----- MATERIAL SUPPLIED

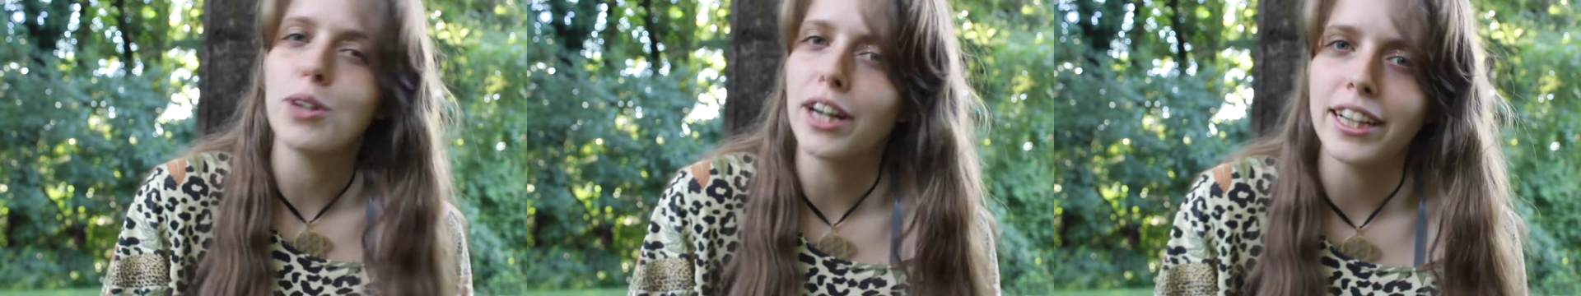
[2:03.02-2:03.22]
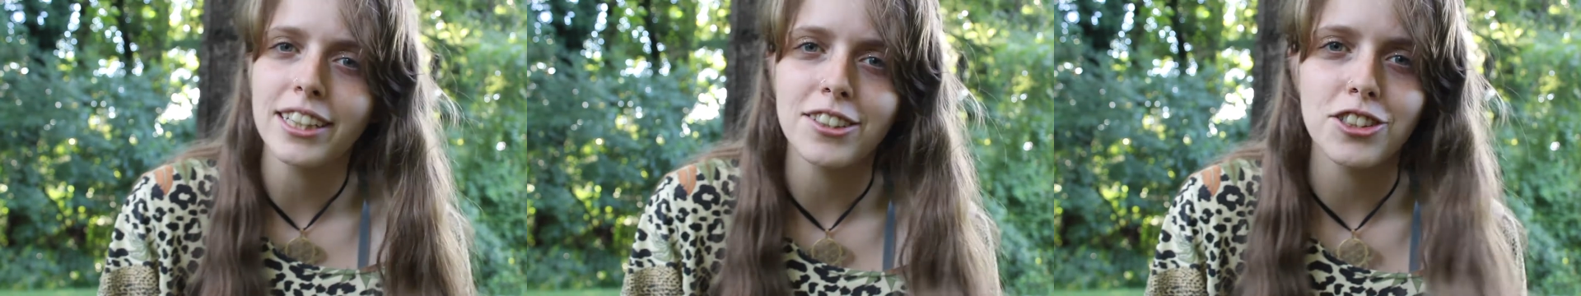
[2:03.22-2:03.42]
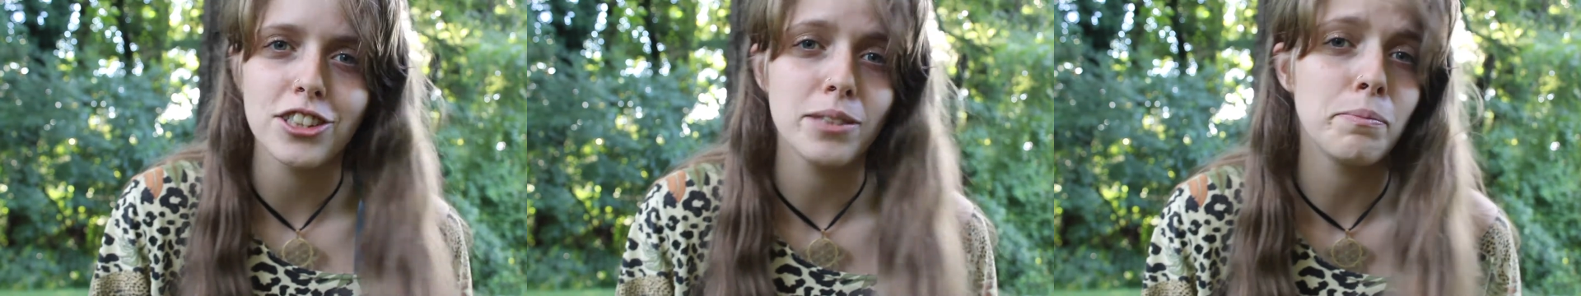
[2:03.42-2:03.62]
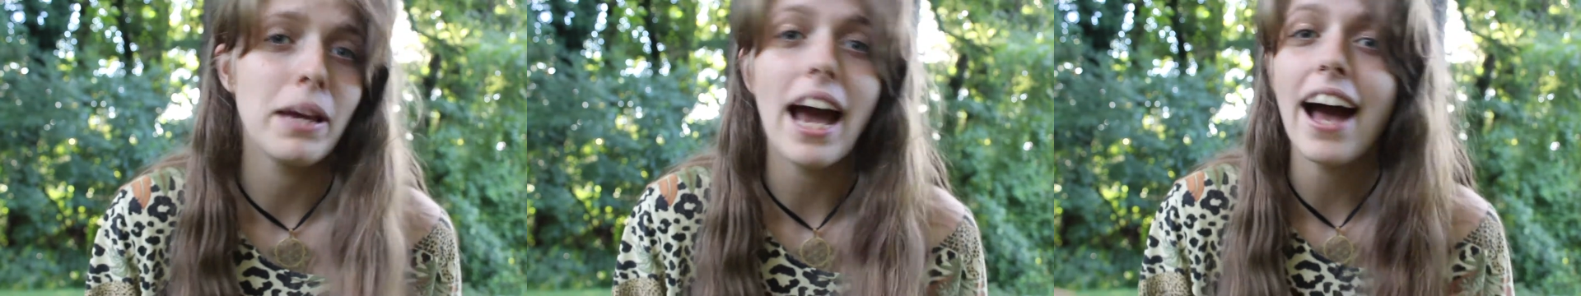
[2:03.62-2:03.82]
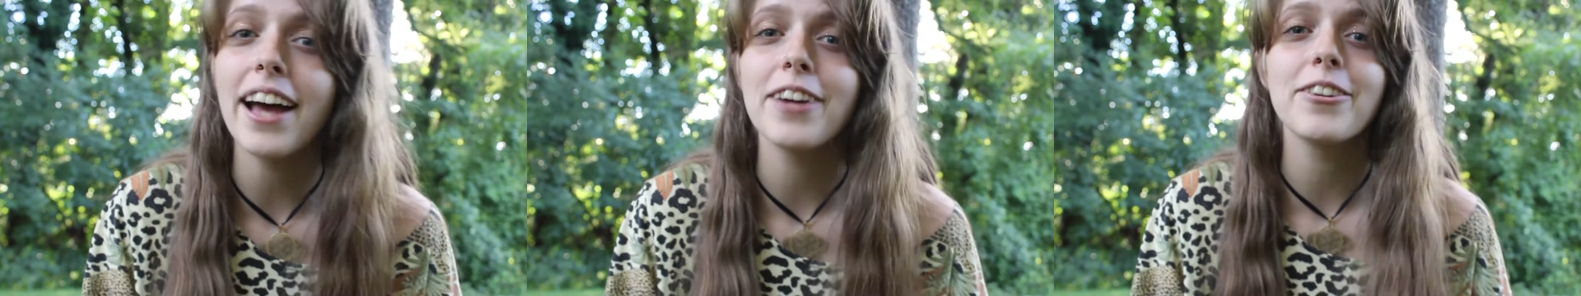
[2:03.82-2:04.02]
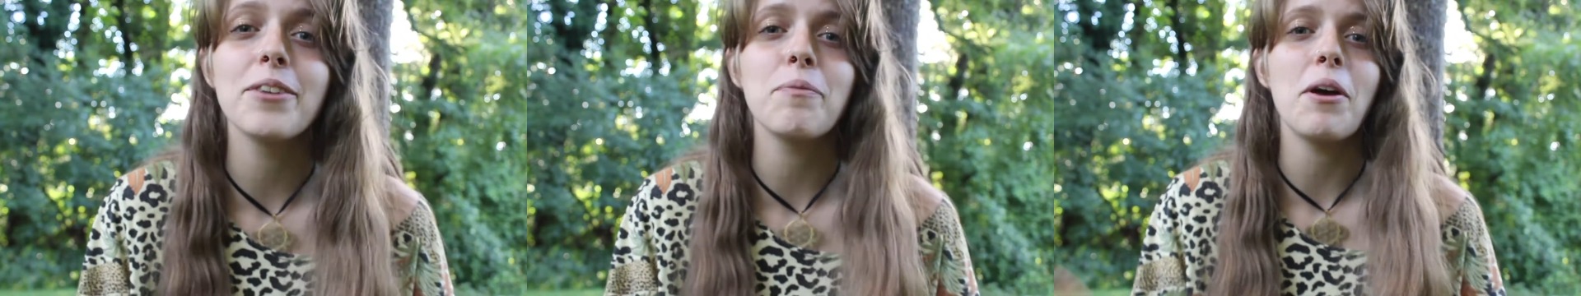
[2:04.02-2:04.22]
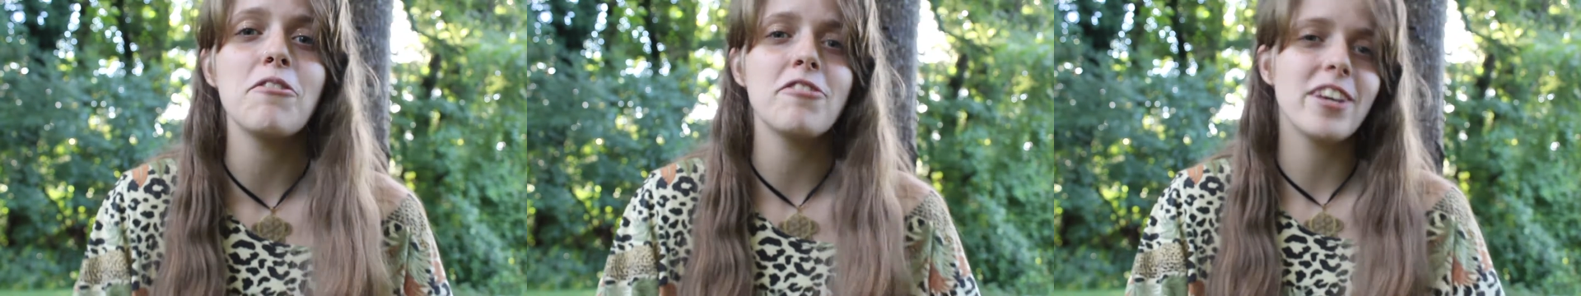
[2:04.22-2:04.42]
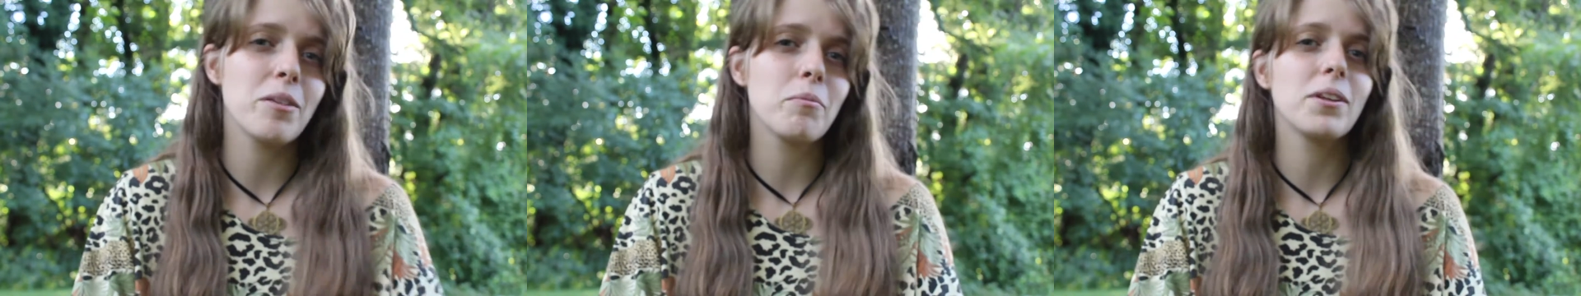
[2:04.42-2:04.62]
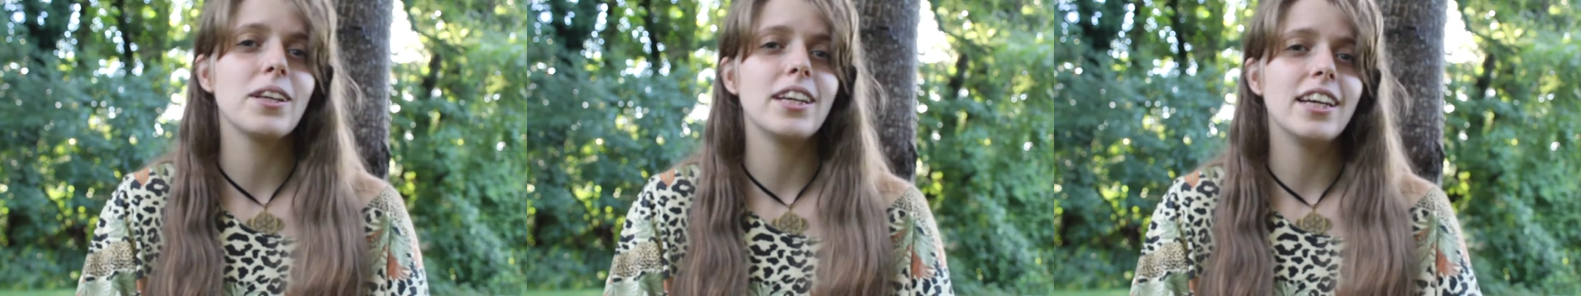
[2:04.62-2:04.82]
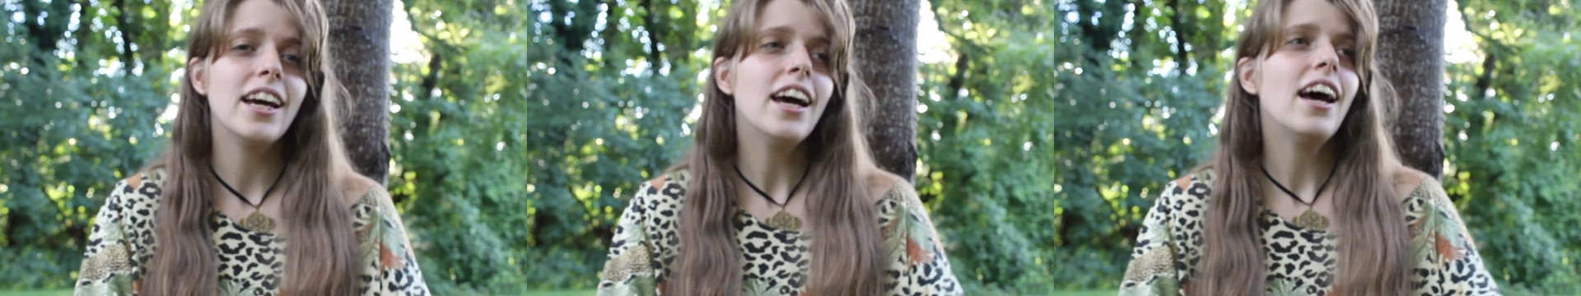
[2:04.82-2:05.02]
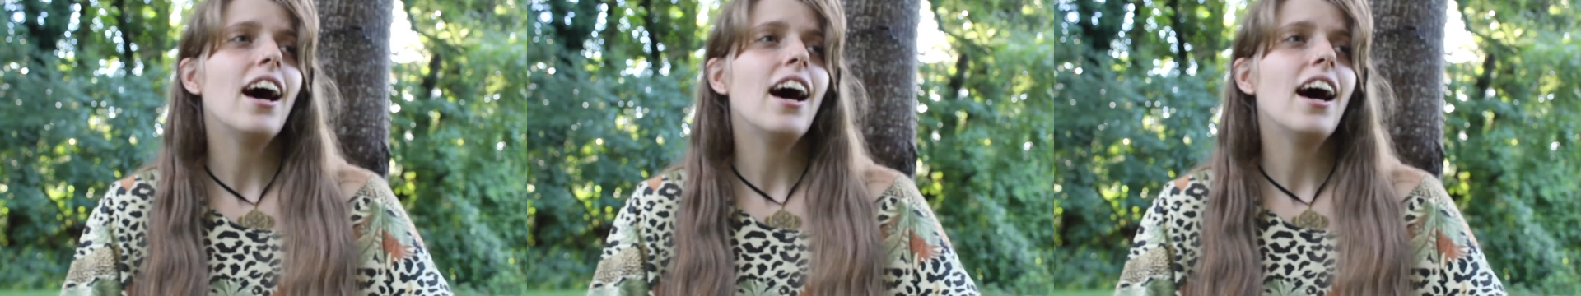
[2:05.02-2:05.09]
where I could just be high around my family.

----------
----- MATERIAL SUPPLIED

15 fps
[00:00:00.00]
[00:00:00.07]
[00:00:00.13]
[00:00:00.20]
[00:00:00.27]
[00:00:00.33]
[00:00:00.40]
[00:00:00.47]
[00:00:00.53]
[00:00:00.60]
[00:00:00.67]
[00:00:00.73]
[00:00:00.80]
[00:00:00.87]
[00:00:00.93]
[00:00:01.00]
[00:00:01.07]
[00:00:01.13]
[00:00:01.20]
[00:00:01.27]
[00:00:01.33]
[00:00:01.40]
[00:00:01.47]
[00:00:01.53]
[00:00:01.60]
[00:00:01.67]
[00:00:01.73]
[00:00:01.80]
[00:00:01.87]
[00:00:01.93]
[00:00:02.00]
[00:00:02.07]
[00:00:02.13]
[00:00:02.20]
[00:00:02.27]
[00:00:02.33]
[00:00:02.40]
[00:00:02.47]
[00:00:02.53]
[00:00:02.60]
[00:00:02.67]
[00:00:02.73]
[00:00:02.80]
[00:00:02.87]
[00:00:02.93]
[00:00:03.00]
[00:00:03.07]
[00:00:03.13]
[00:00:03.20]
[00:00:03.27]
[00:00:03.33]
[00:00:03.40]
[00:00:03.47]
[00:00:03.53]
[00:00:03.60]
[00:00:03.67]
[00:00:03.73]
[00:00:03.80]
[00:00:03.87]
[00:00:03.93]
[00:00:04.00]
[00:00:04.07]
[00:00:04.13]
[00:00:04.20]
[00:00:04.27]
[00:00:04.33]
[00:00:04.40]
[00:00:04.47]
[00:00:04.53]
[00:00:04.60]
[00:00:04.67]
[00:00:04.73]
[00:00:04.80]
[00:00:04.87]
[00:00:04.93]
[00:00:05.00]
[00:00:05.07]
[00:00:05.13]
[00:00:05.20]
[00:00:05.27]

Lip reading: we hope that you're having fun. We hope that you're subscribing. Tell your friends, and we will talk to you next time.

----------

When you reach the line containing "[00:00:04.27]" in the data above, start copying exactly, and stop after the line containing "Lip reading: we".

[00:00:04.27]
[00:00:04.33]
[00:00:04.40]
[00:00:04.47]
[00:00:04.53]
[00:00:04.60]
[00:00:04.67]
[00:00:04.73]
[00:00:04.80]
[00:00:04.87]
[00:00:04.93]
[00:00:05.00]
[00:00:05.07]
[00:00:05.13]
[00:00:05.20]
[00:00:05.27]

Lip reading: we hope that you're having fun. We hope that you're subscribing. Tell your friends, and we will talk to you next time.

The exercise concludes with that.